[Collected data]
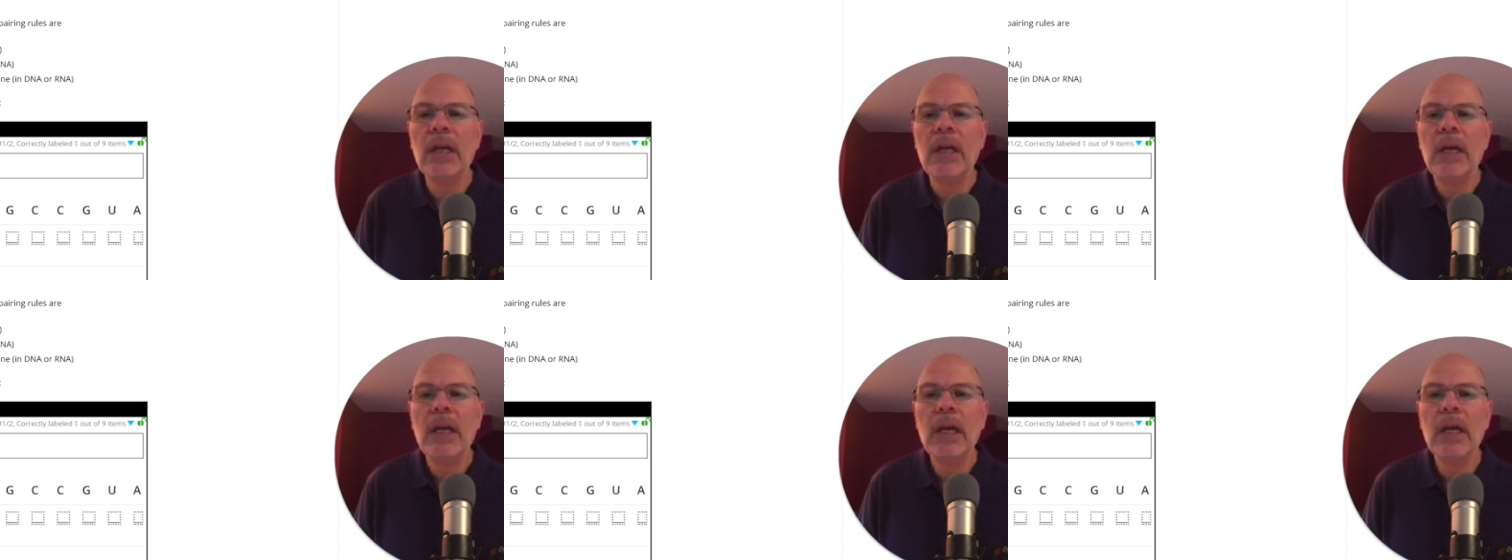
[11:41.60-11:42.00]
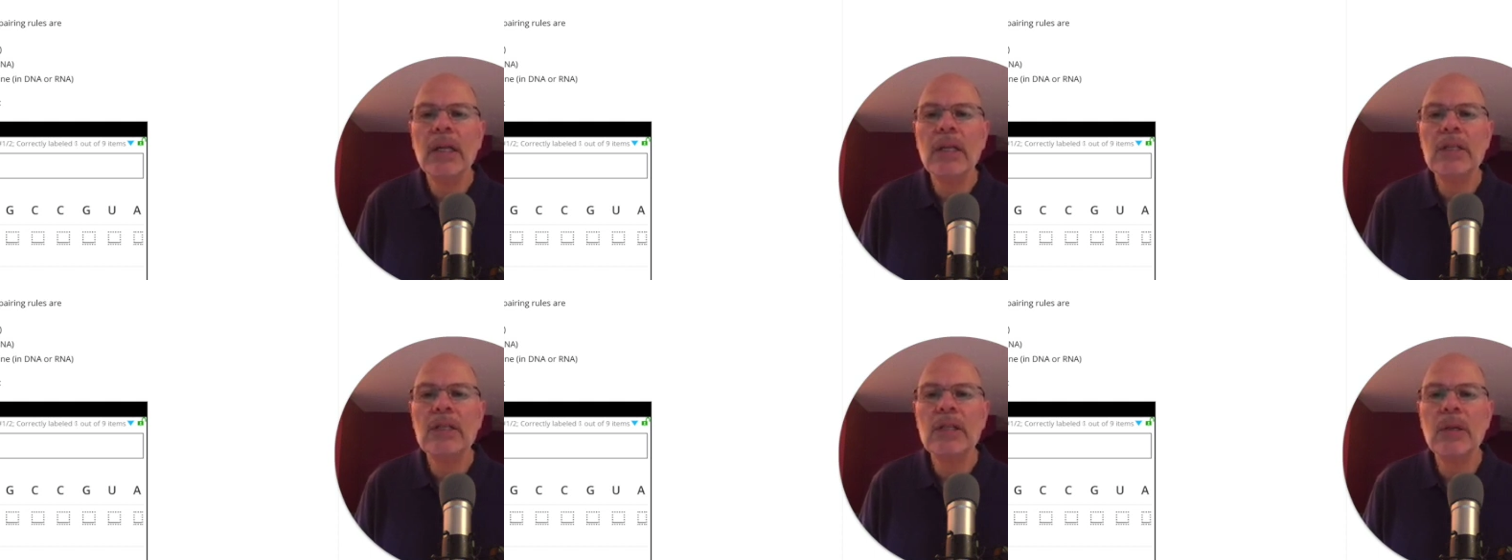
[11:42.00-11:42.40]
And
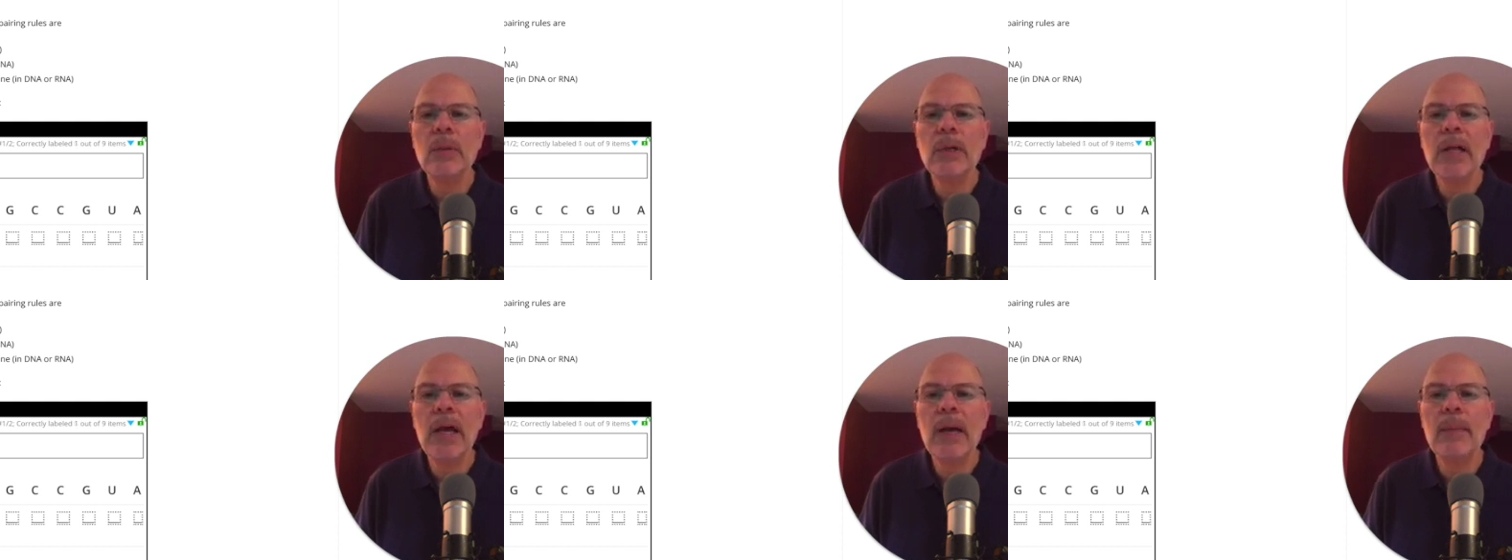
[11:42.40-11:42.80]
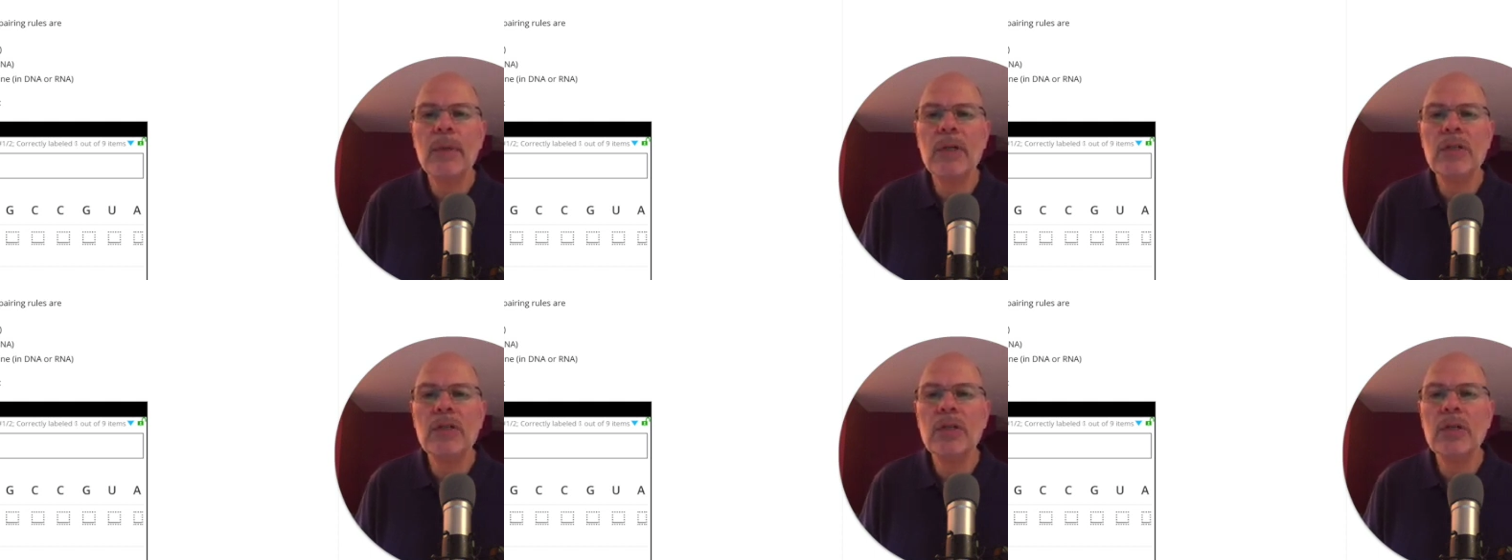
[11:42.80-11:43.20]
let's see what
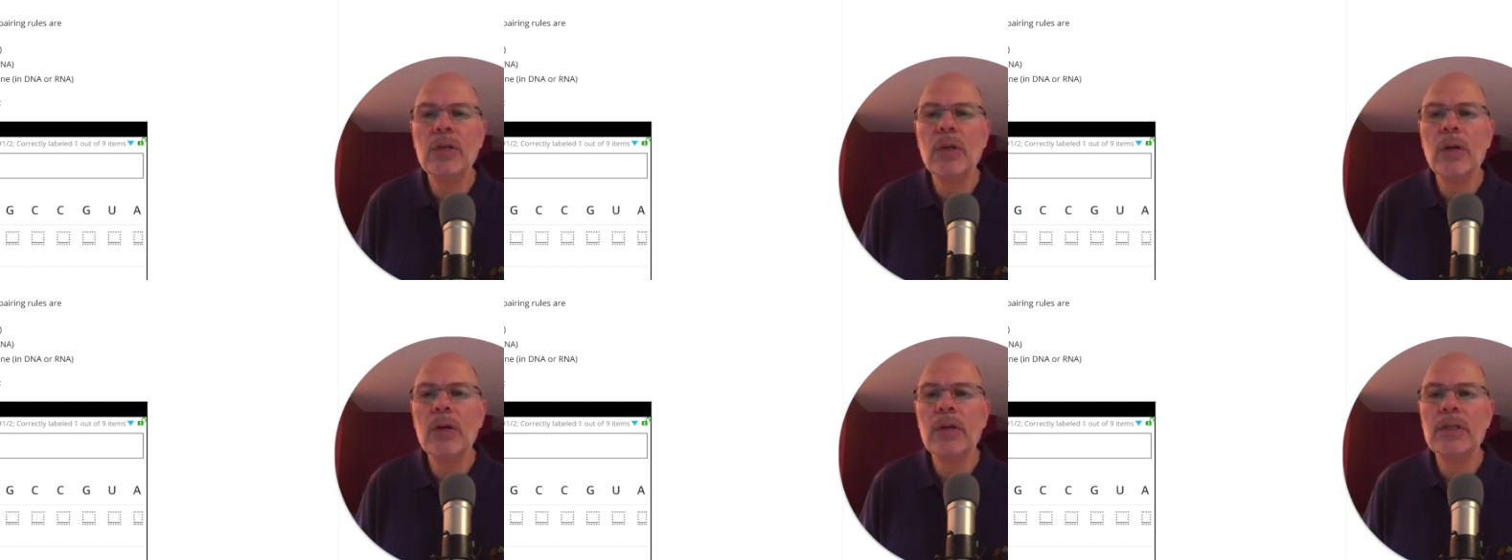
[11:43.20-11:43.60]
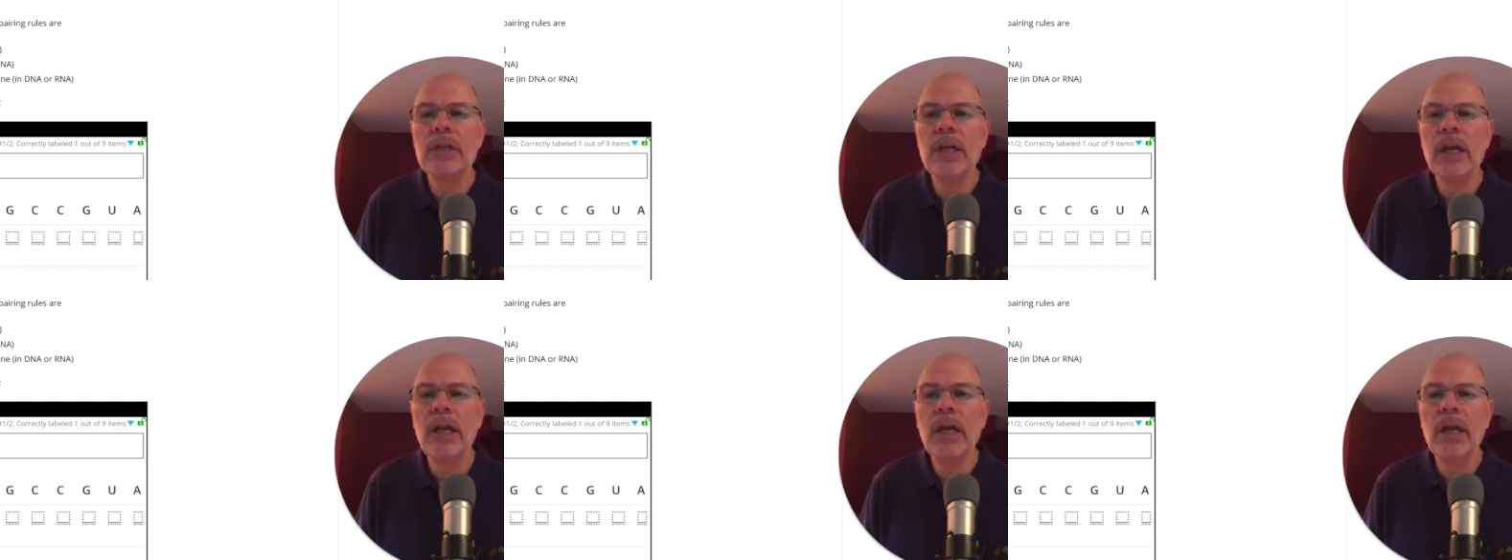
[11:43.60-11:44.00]
happens. U goes
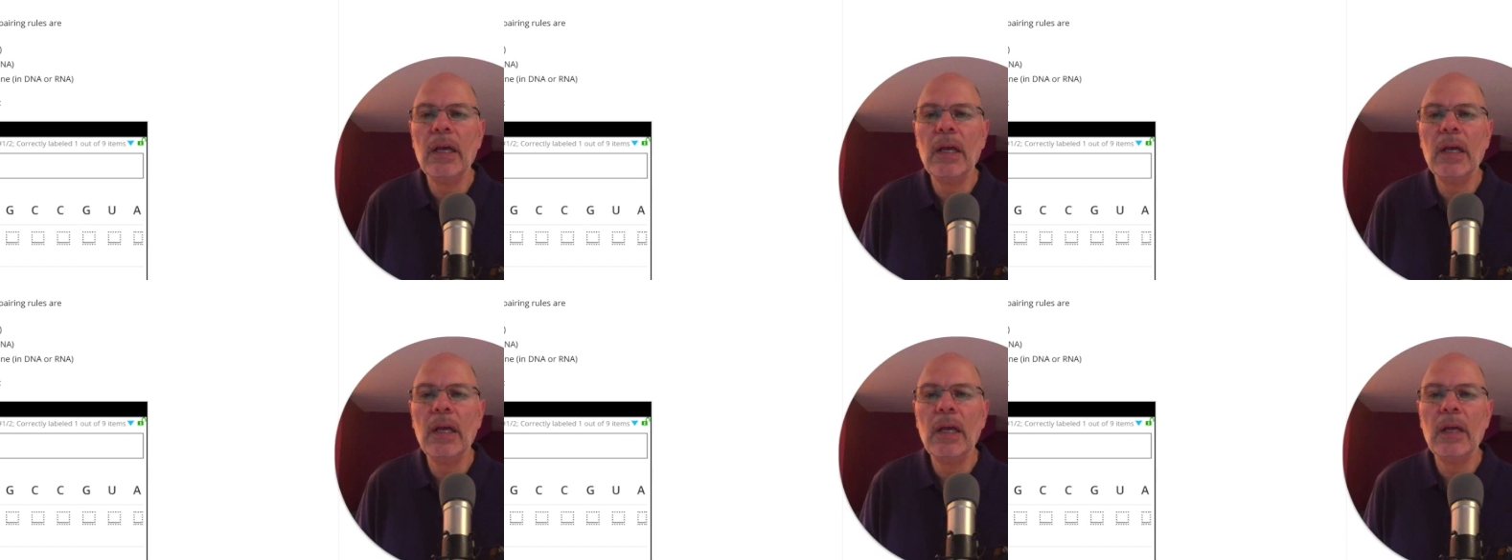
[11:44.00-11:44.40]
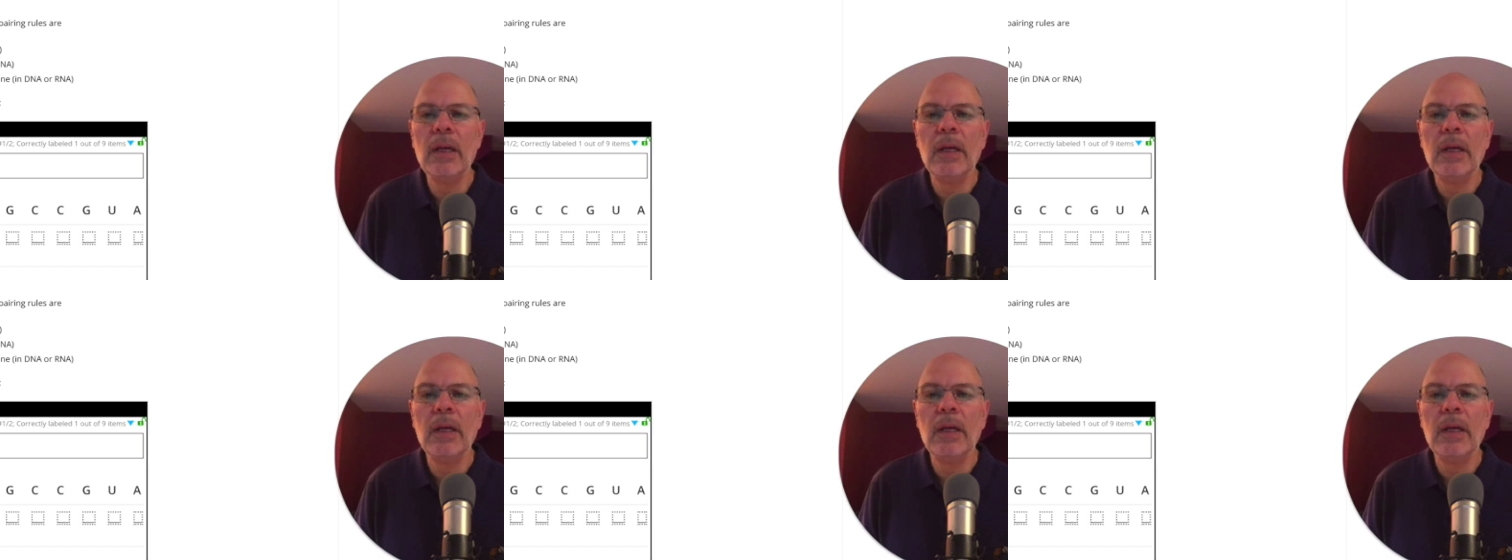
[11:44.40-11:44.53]
to A.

### Work to be completed
With images omitted, retype the data word for word.

### Solved problem
[11:41.60-11:42.00]
[11:42.00-11:42.40]
And
[11:42.40-11:42.80]
[11:42.80-11:43.20]
let's see what
[11:43.20-11:43.60]
[11:43.60-11:44.00]
happens. U goes
[11:44.00-11:44.40]
[11:44.40-11:44.53]
to A.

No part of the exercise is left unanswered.